Once the banks were freed from the constraints of Glass-Steagall, they quickly changed their business model, chasing more complex, higher-profit, and ever-riskier financial instruments.  They retained the privileges and protections that the regulatory period had provided, including implied taxpayer liability.  Banks purchased securities for their own proprietary accounts and for making and taking bets in their new gamblers’ club—thus becoming hedge funds, though the public thought they were still banks.  Their bets were not all winners: In September 2008 TARP put $85 billion into AIG, we were told, to save that insurance company.  Five months later, the Obama administration, under intense congressional pressure, disclosed that $13 billion of that figure had allowed AIG to pay 100 cents on the dollar on Goldman Sachs’ bets.  Some said the $13 billion saved Goldman from the fate of Lehman and Bear Stearns.

In January, former Fed Chairman Paul Volcker said the conglomerates enabled by the lifting of Glass-Steagall restrictions are “unmanageable.”  Then in March, Bloomberg News reported, he suggested that “Maybe we ought to have a kind of two-tier financial system.”  Volcker believes the bankers’ proprietary trading—even if it was not pure gambling—is incompatible with a taxpayer guarantee against failure.

Volcker was appointed by President-elect Obama in November 2008 as the chair of his Economic Recovery Advisory Board.  But Volcker’s Glass-Steagall-like recommendations were at odds with the President’s point man on the economy.  In July, Larry Summers told London’s Financial Times, “My role is to make sure that the President gets access to the best economic thinking he can on everything that touches the economy . . . That means making sure that no arguments go unscrutinized.”

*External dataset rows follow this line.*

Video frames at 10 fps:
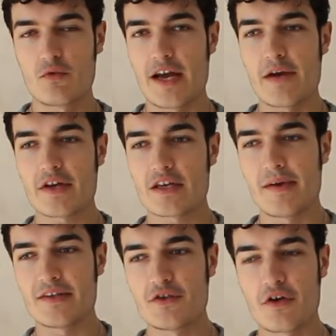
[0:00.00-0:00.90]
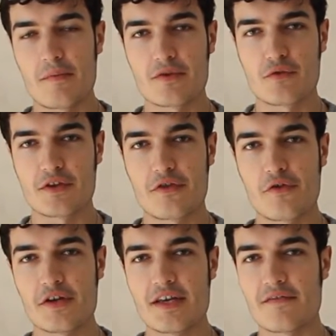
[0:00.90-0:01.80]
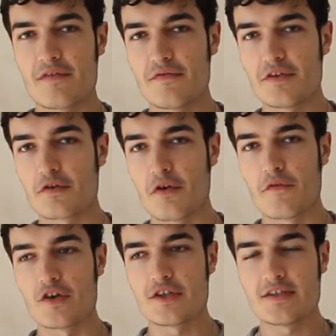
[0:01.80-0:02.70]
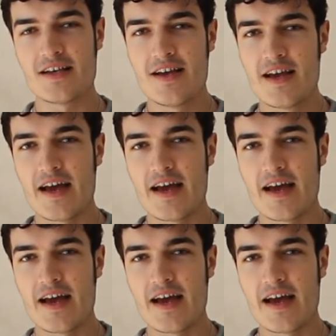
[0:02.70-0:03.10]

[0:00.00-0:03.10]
And what I recommend here are between 30 and 50 conversions.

New York State Attorney General Andrew Cuomo reported that the five largest banks that received TARP funds from the federal government had paid 5,000 employees more than one million dollars each in 2008:

When the banks did very poorly, they were bailed out by taxpayers and their employees were still paid well.  Bonuses and overall compensation did not vary significantly as profits diminished.

 

JPMorgan Chase led the Millionaires Club with 1,626 employees who received at least that amount; Goldman Sachs had 953, while Citigroup, which is 30-percent owned by the U.S. government, had 738.

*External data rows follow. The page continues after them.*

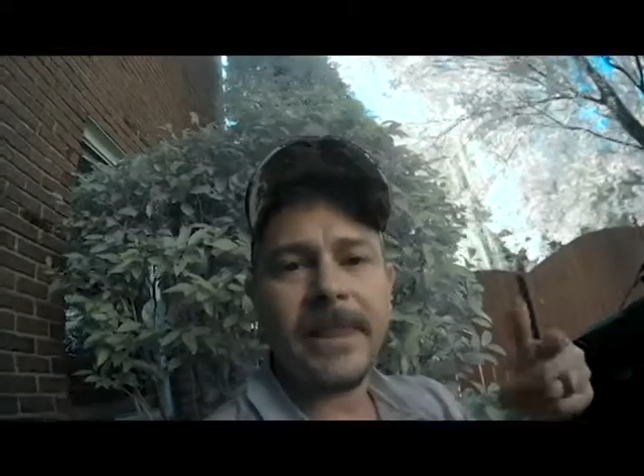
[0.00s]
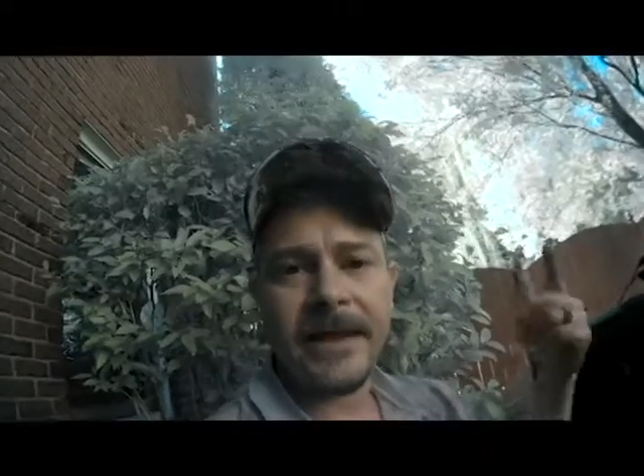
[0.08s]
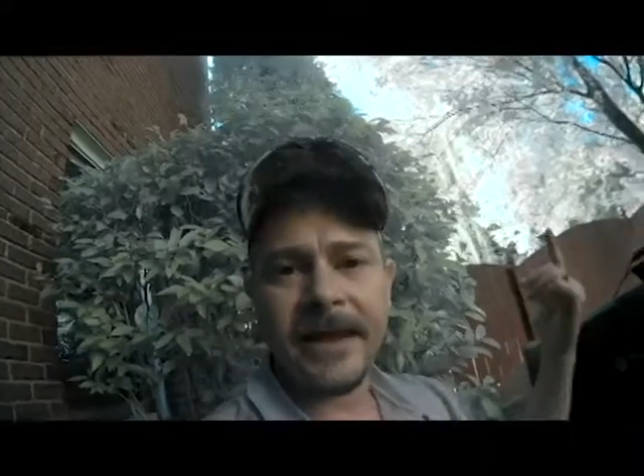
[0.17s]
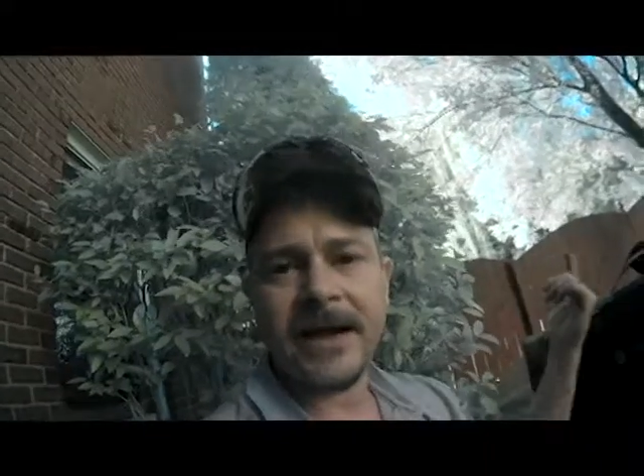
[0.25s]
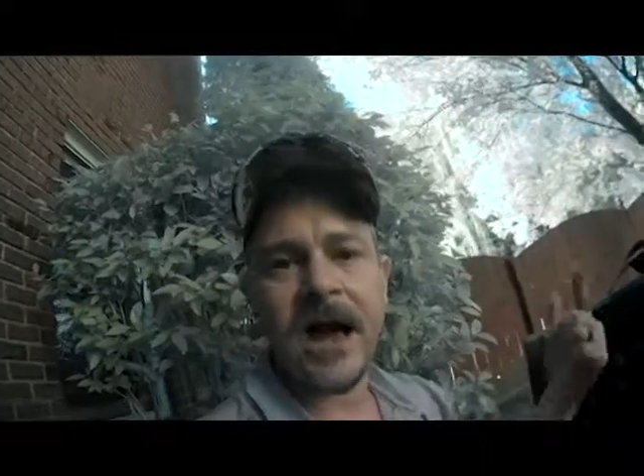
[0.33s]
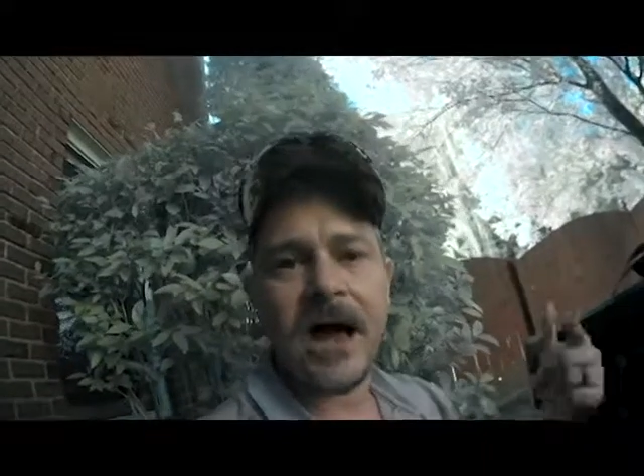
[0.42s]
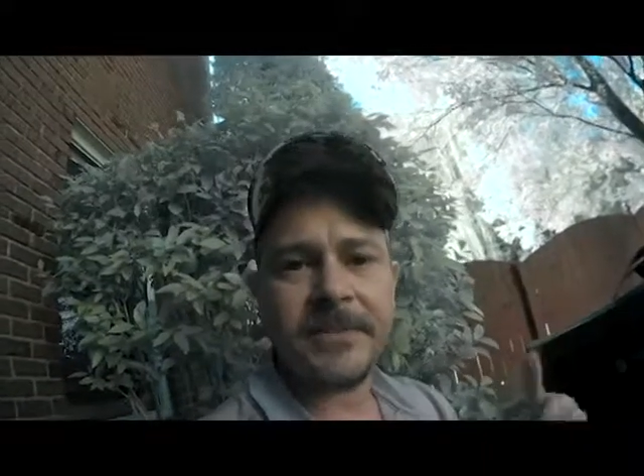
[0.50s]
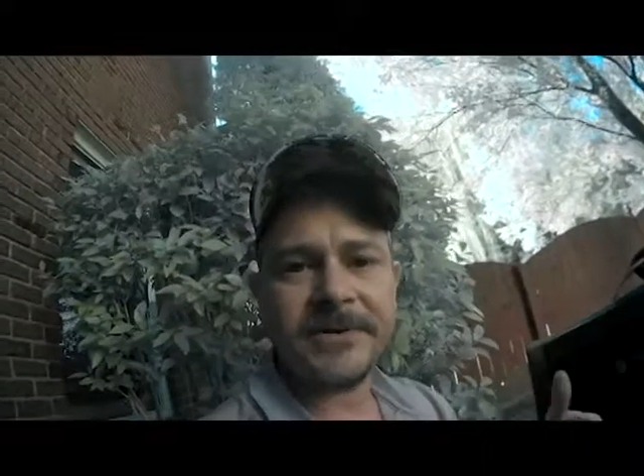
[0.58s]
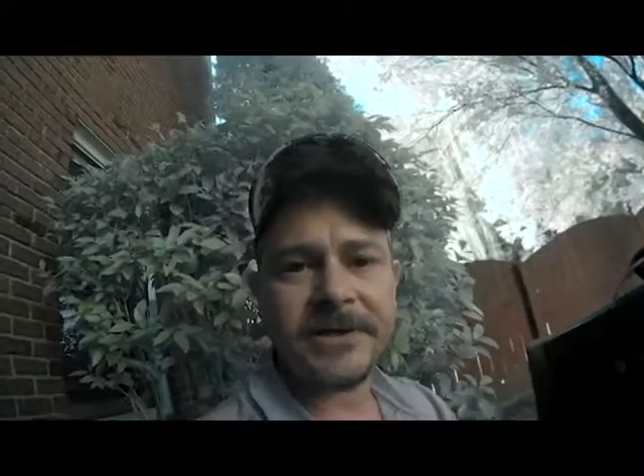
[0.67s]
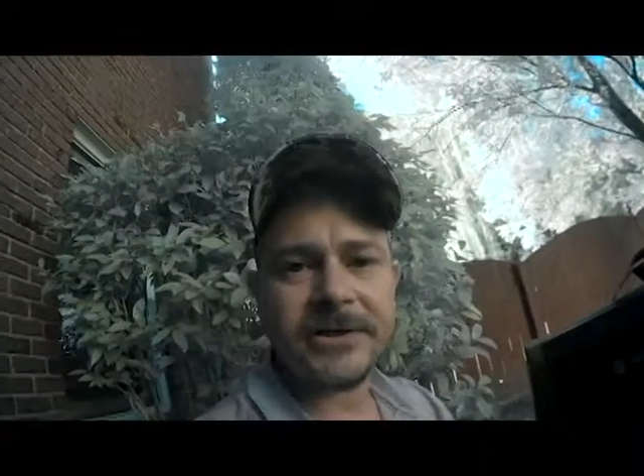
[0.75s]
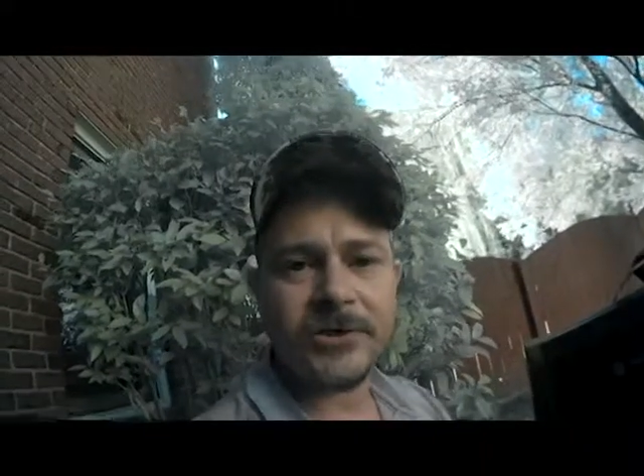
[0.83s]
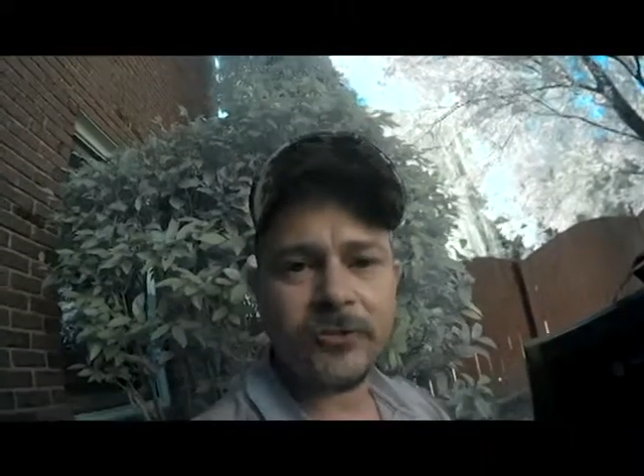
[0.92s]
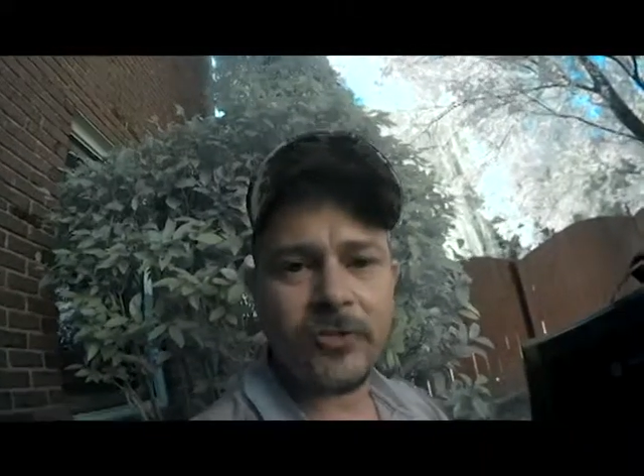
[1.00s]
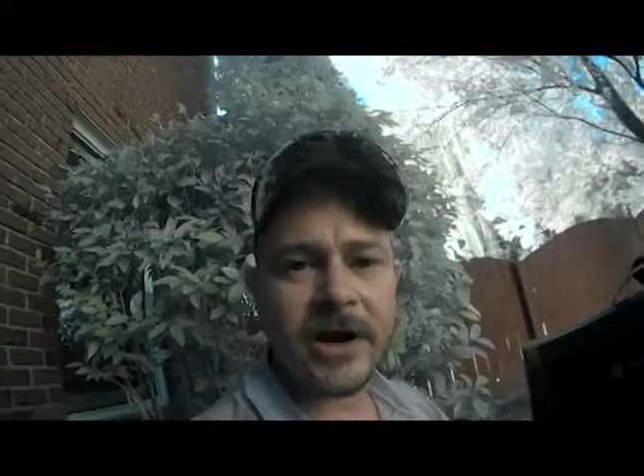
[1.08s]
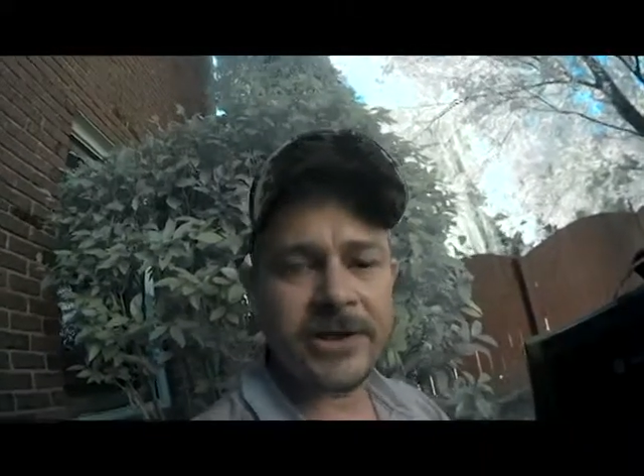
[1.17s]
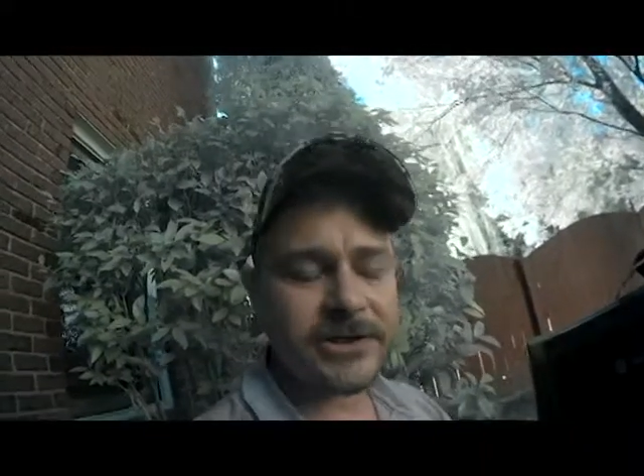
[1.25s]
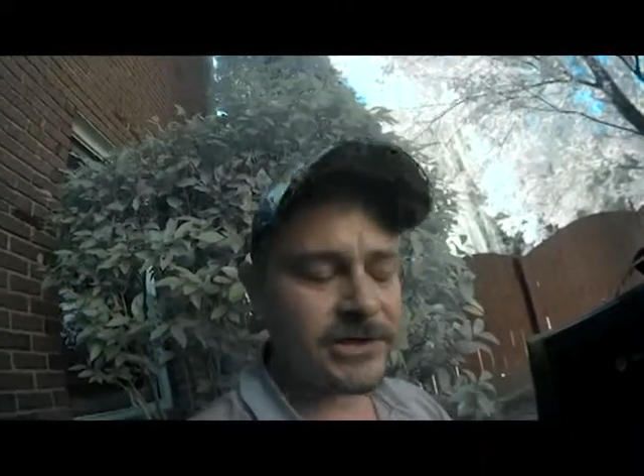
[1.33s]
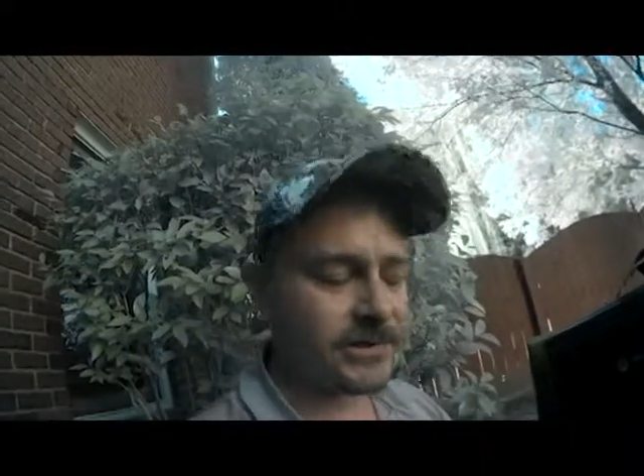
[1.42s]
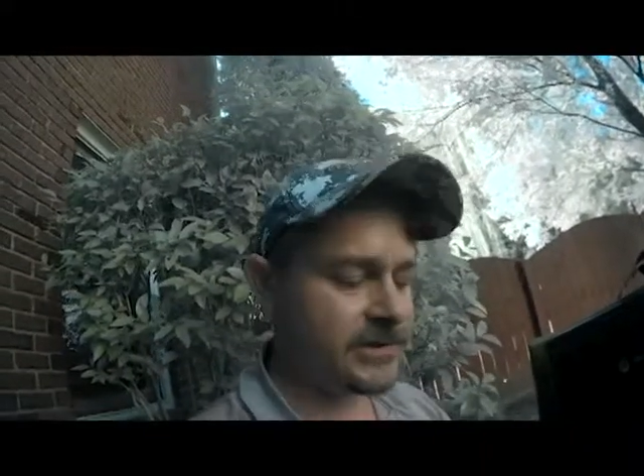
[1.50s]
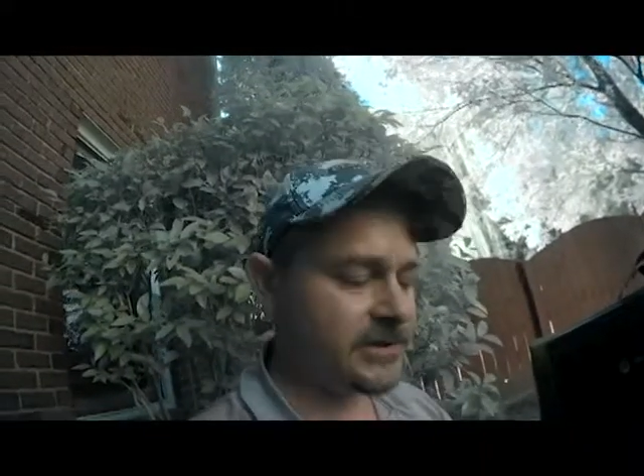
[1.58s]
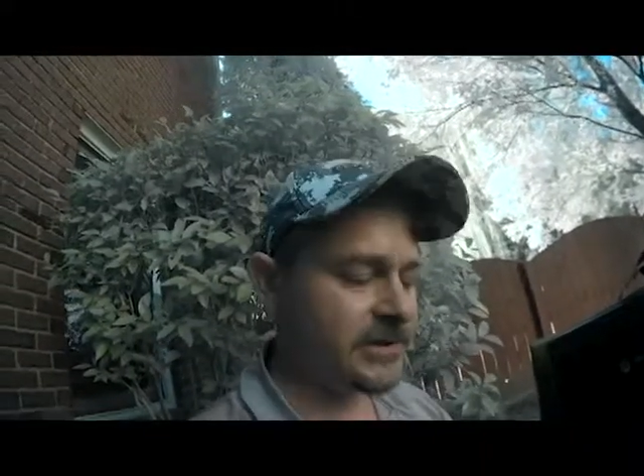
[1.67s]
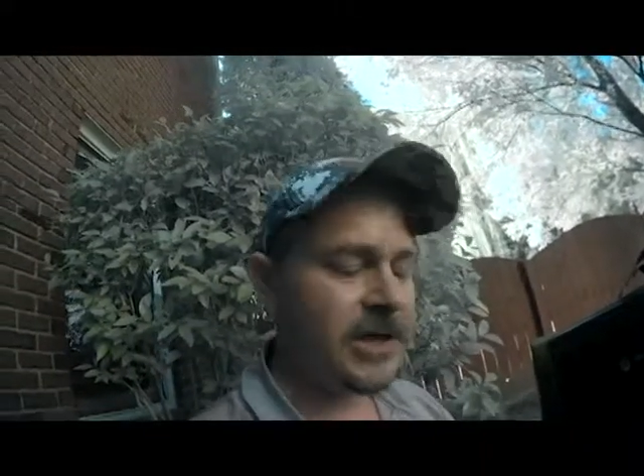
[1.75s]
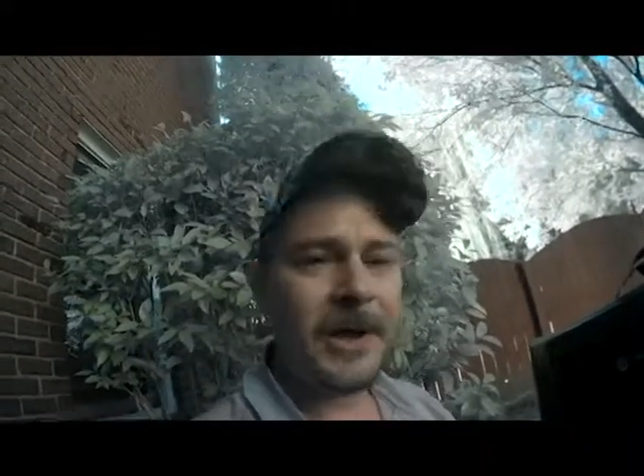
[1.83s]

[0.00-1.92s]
in opposite directions.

American households have lost $14 trillion in wealth—more than their collective earnings last year.  The Bush and Obama administrations have borrowed and spent vast sums to cover the bankers’ losses.  New taxes on the middle class—despite President Obama’s pledge—are on the table.  Treasury Secretary Geithner said on August 2 that to fight deficits, “We are going to do what it takes.”

In 1816, Thomas Jefferson wrote,

I am not among those who fear the people.  They, and not the rich, are our dependence for continued freedom.  And to preserve their independence, we must not let our rulers load us with perpetual debt. . . . If we run into such debts, as that we must be taxed in our meat and in our drink, in our necessaries and our comforts, in our labors and our amusements, for our callings and our creeds, as the people of England are, our people, like them, must come to labor sixteen hours in the twenty-four, give the earnings of fifteen of these to the government for their debts and daily expenses; and the sixteenth being insufficient to afford us bread, we must live, as they now do, on oatmeal and potatoes; have no time to think, no means of calling the mismanagers to account; but be glad to obtain subsistence by hiring ourselves to rivet their chains on the necks of our fellow-sufferers.